Он все еще не может справиться с эмоциями и не в состоянии ответить.

Его отец продолжает:

– Мы пытались позвонить тебе, как только вернулись домой, но твой телефон не отвечает.

Мать снова спрашивает о Пейдж, Шарлотте и Эмили.

Он должен взять себя в руки, потому что самозванец может в любую минуту появиться.

– Мама, папа, у нас большие неприятности, – говорит он. – Вы должны помочь нам, пожалуйста, ради Бога! Вы должны нам помочь!

Мама закрывает дверь, оставляя холодный декабрьский день снаружи, и они ведут его в гостиную, окружив его с двух сторон не только своими телами, но и своей любовью. Они гладят его, их лица полны тревоги и сочувствия. Он дома. Он наконец-то дома.

Он не помнит гостиную точно так же, как и мать с отцом, как снег в его юности. Паркетный пол из дуба почти наполовину прикрыт персидским ковром коричнево-зеленоватых тонов. Мебель обита коричневой в крапинку тканью и сделана из темно-вишневого дерева. На камине, между двумя вазами, на которых изображены китайские пейзажи, торжественно тикают часы.

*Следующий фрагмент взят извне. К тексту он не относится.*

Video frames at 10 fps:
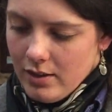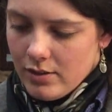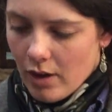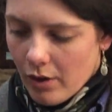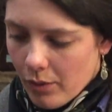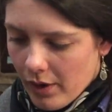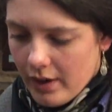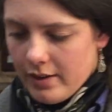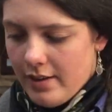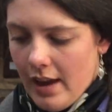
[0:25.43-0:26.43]
So we're
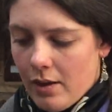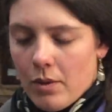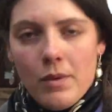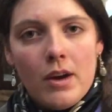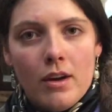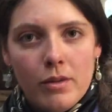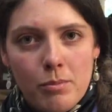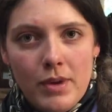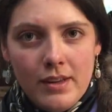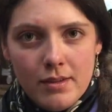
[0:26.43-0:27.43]
going to take what we call the
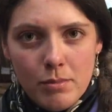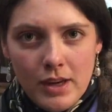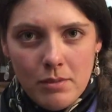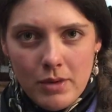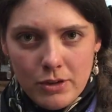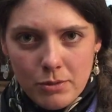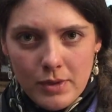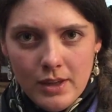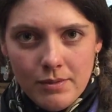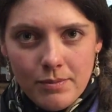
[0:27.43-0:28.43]
bit-to-bit -bit
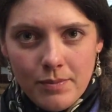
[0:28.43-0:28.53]
measurementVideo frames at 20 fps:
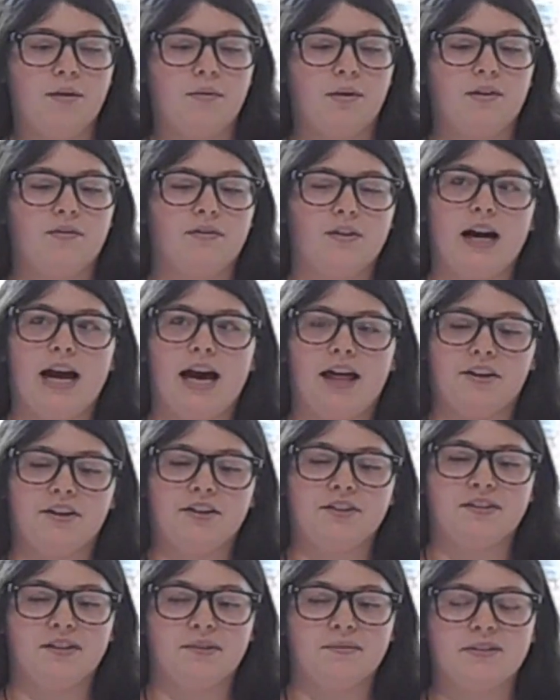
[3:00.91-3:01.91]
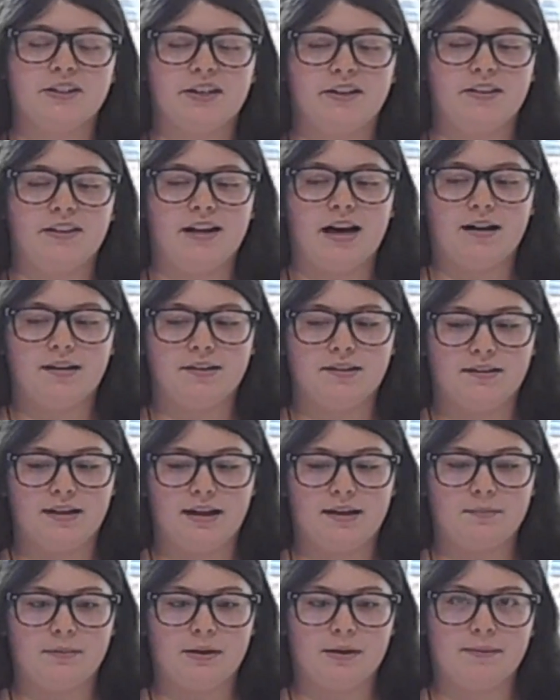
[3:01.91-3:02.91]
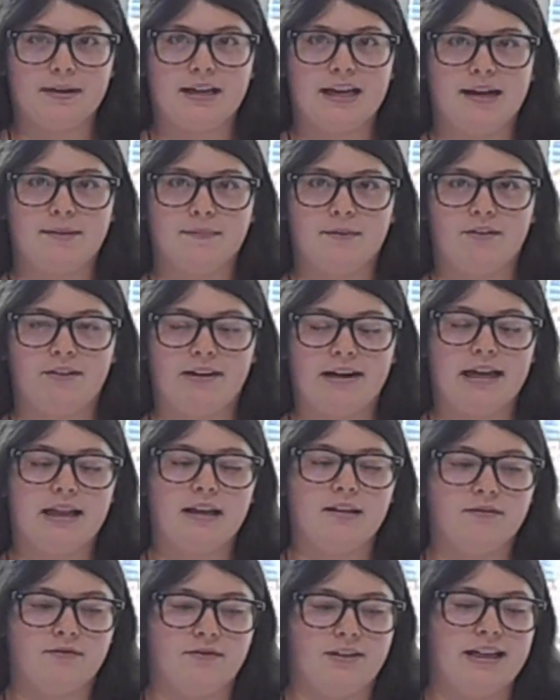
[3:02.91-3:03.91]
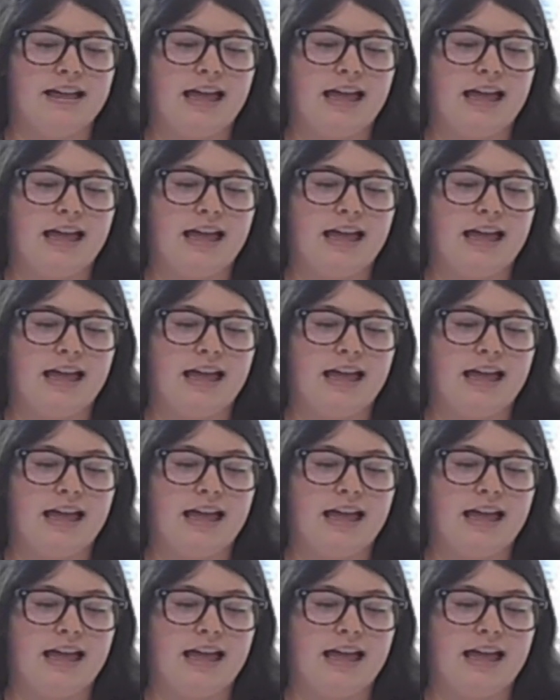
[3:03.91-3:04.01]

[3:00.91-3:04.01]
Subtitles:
Well, for Heather Simpson, that nightmare became a reality.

Когда мама подводит его к дивану, она произносит:

– Дорогой, чья на тебе куртка?

– Моя, – отвечает он.

– Но это новая модель.

– Пейдж с детьми в порядке? – спрашивает отец.

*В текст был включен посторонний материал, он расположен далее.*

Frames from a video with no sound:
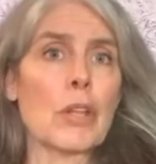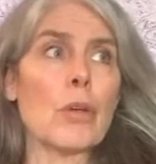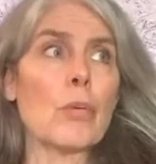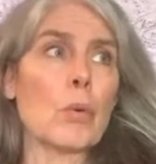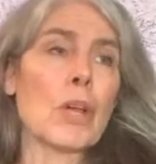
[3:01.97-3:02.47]
you,
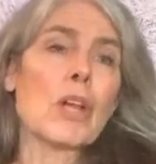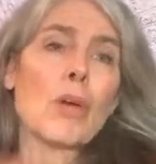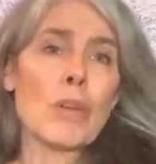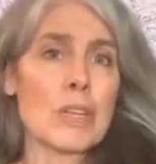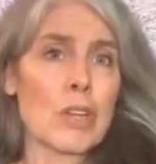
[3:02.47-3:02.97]
and we're going to
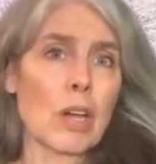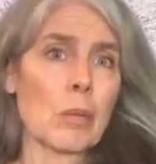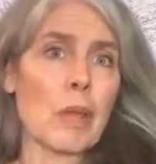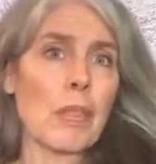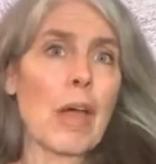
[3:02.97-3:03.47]
go into talking
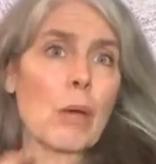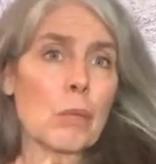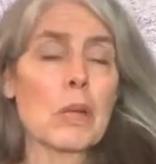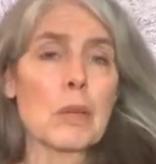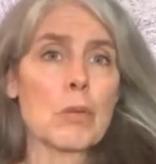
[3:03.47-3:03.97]
about that
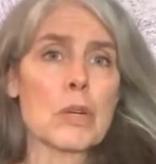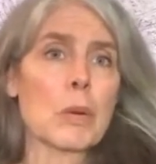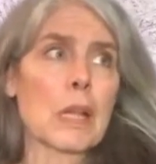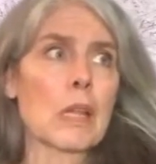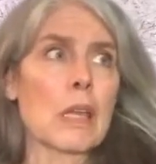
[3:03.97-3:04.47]
really more
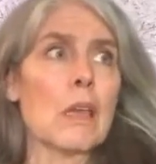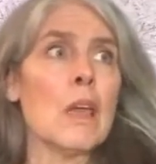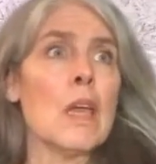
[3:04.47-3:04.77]
directly.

– Да, с ними все нормально, с ними ничего не случилось, – отвечает он.

Указывая на куртку, его мать снова говорит:

– В университете стали носить такие куртки всего два года назад.

– Это моя куртка, – повторяет он. Снимает бейсбольную кепку, прежде чем мама может заметить, что она немного ему велика.

На одной стене висят несколько фотографий его самого, Пейдж и девочек в разные годы. Он отводит глаза от них, потому что они глубоко трогают его и он боится, что снова не сможет сдержать слез.

Он должен взять себя в руки, чтобы суметь рассказать им самое основное о той сложной и загадочной ситуации, в которой оказался. У них троих слишком мало времени, чтобы успеть разработать план, прежде чем объявится самозванец.

Его мать садится на диван рядом с ним. Она держит его за правую руку, нежно сжимая ее, стараясь ободрить.

Отец присаживается слева на ручку кресла и наклоняется вперед, весь внимание.